*Assignment*:
Your output should be the lines below from the one holding "[0:01.00-0:02.00]" through the one holding "What the speaker", transcribed exactly, with no pictures.

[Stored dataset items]

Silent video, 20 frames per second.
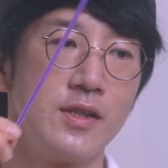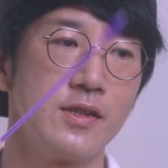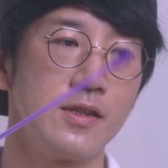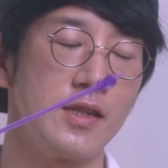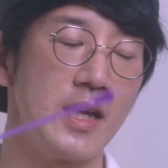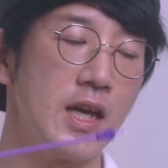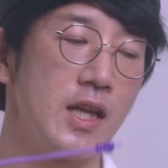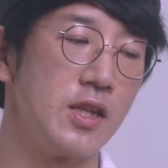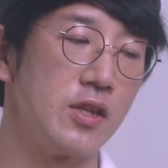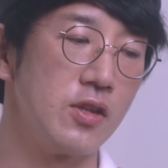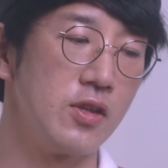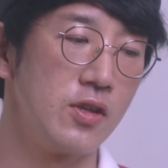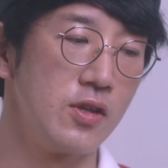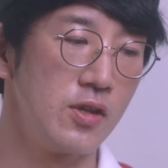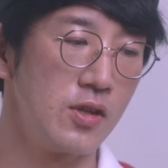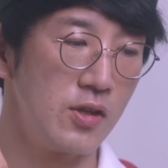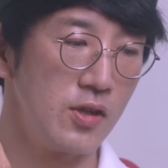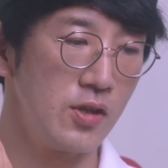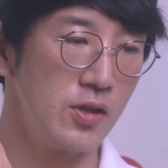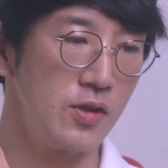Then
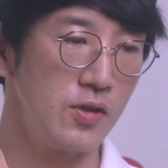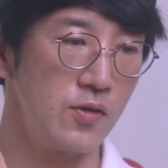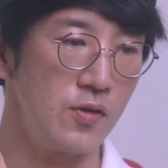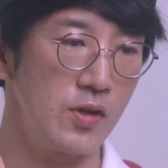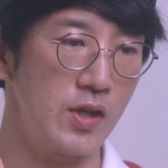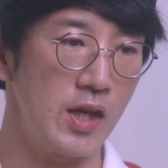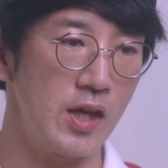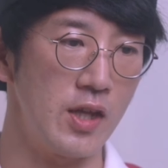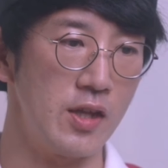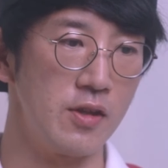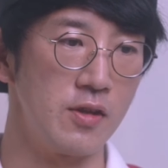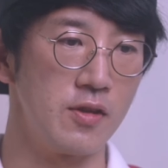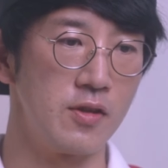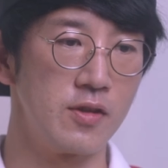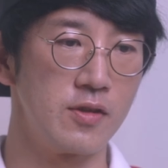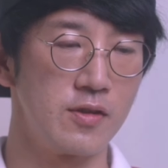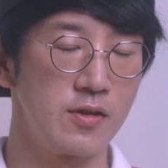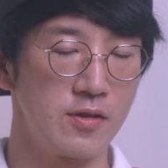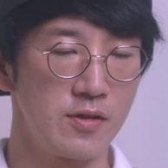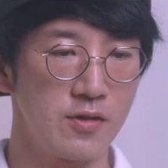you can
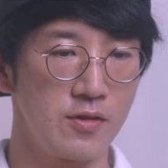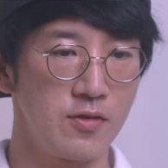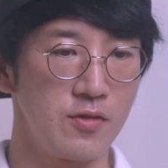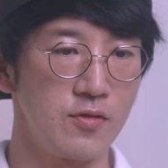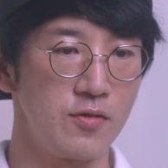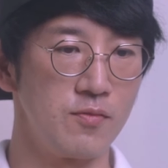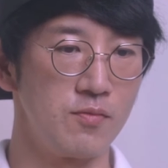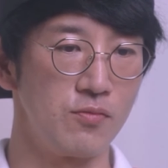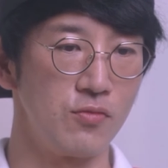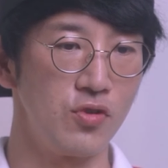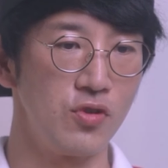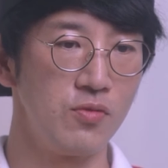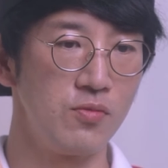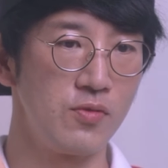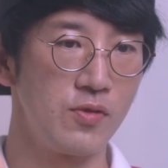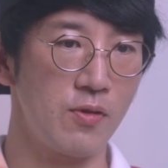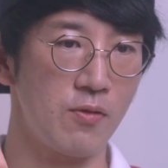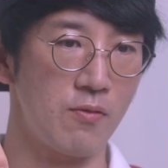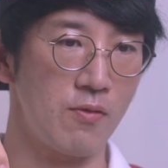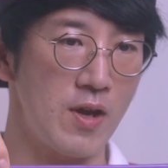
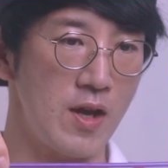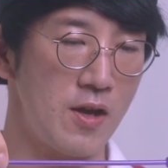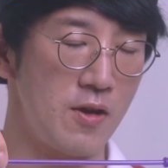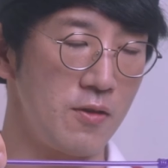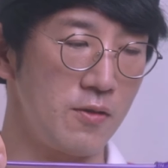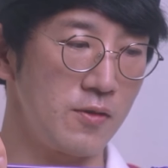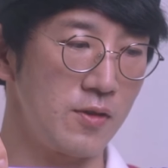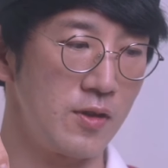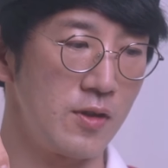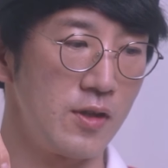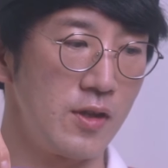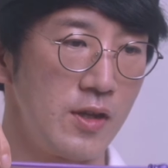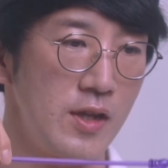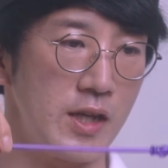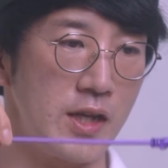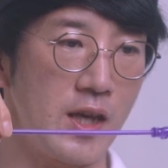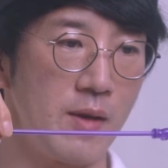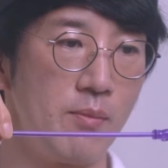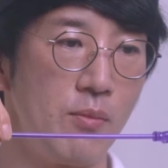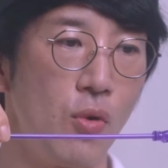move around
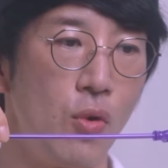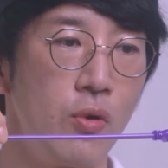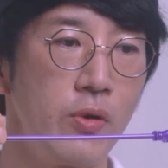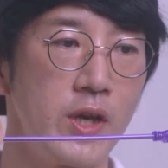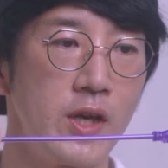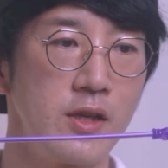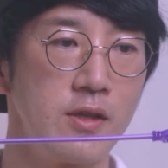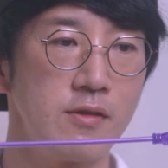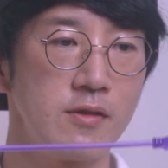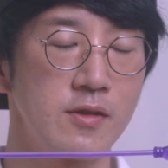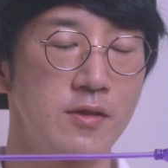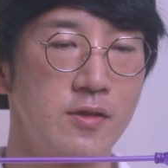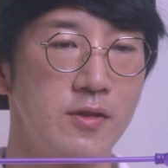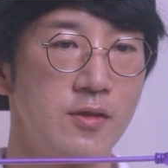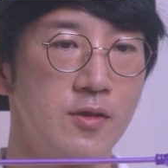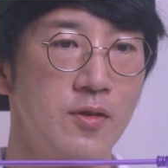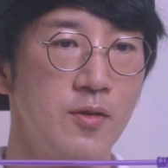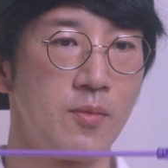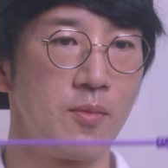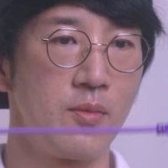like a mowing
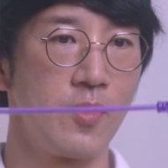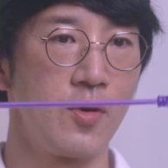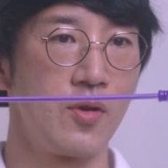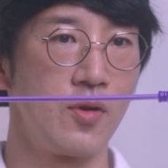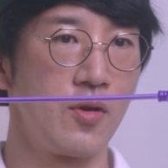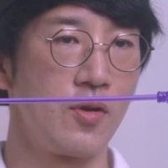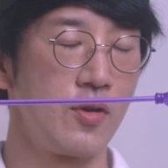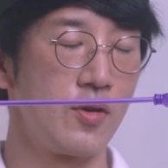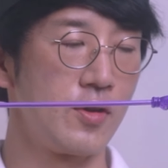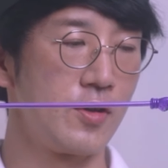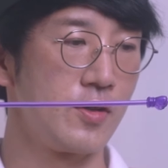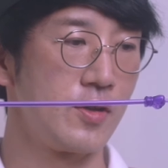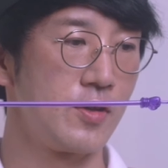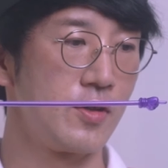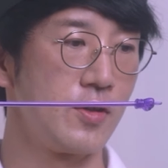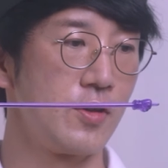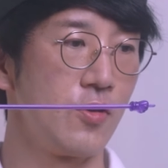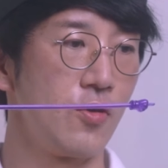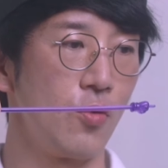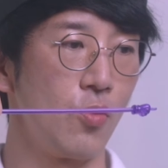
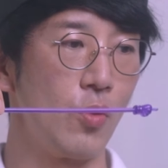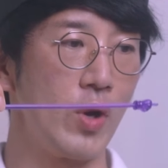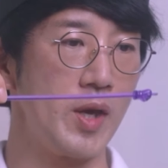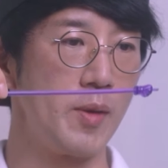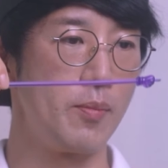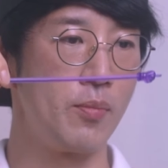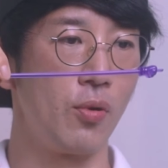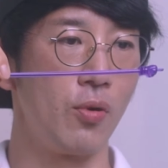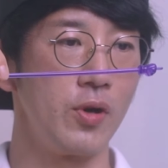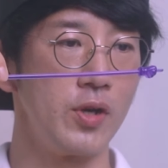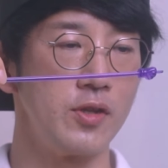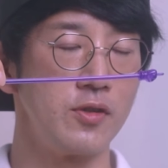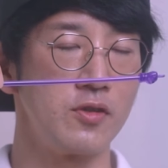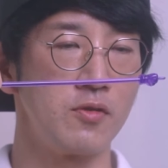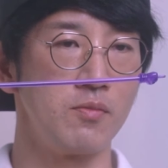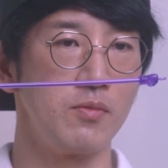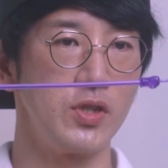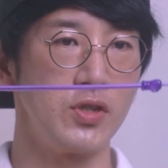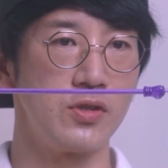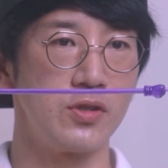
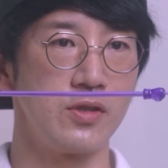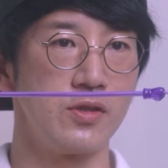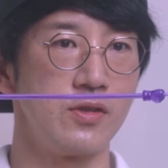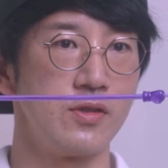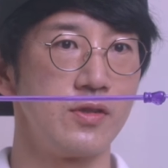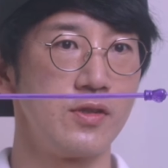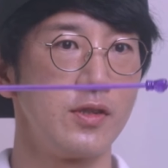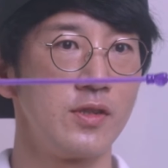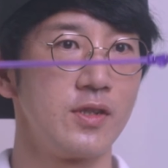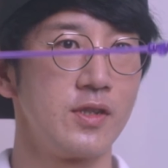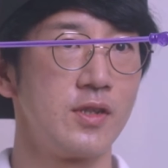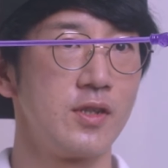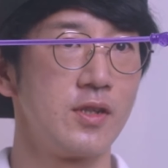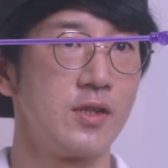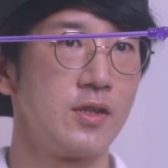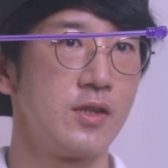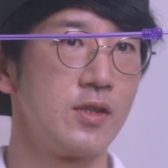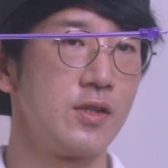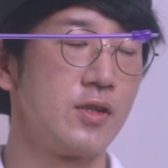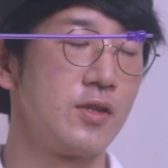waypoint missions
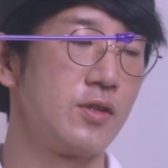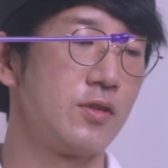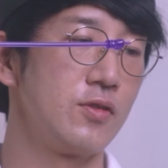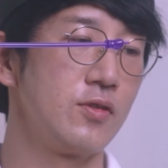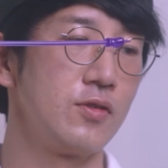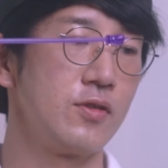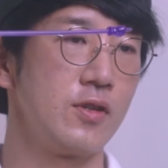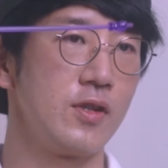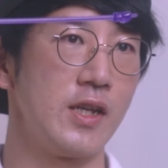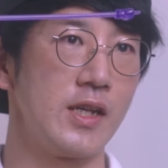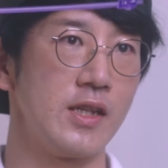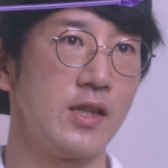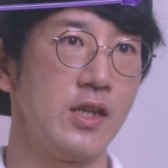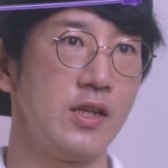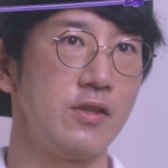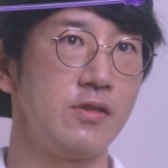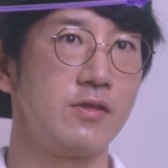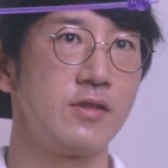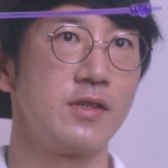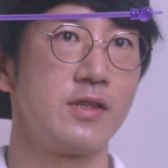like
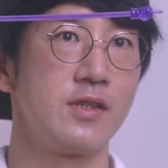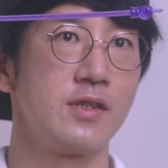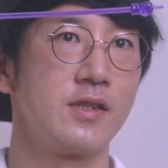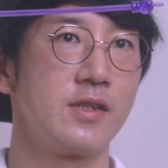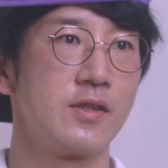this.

--

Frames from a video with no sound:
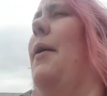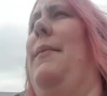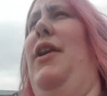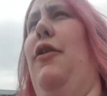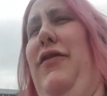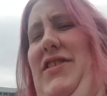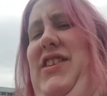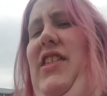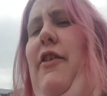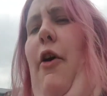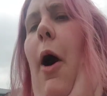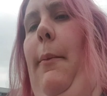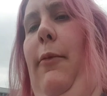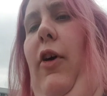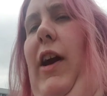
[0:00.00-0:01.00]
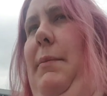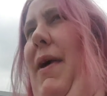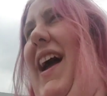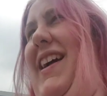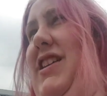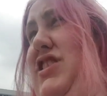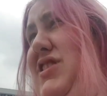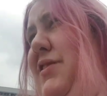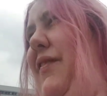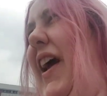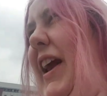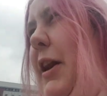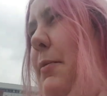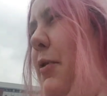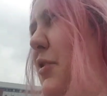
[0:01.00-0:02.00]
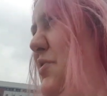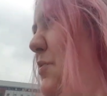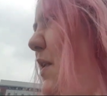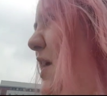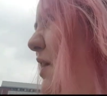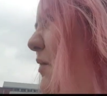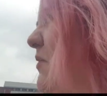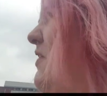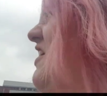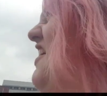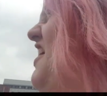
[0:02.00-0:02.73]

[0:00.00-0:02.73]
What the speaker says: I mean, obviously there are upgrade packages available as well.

*Solution*:
[0:01.00-0:02.00]
[0:02.00-0:02.73]

[0:00.00-0:02.73]
What the speaker says: I mean, obviously there are upgrade packages available as well.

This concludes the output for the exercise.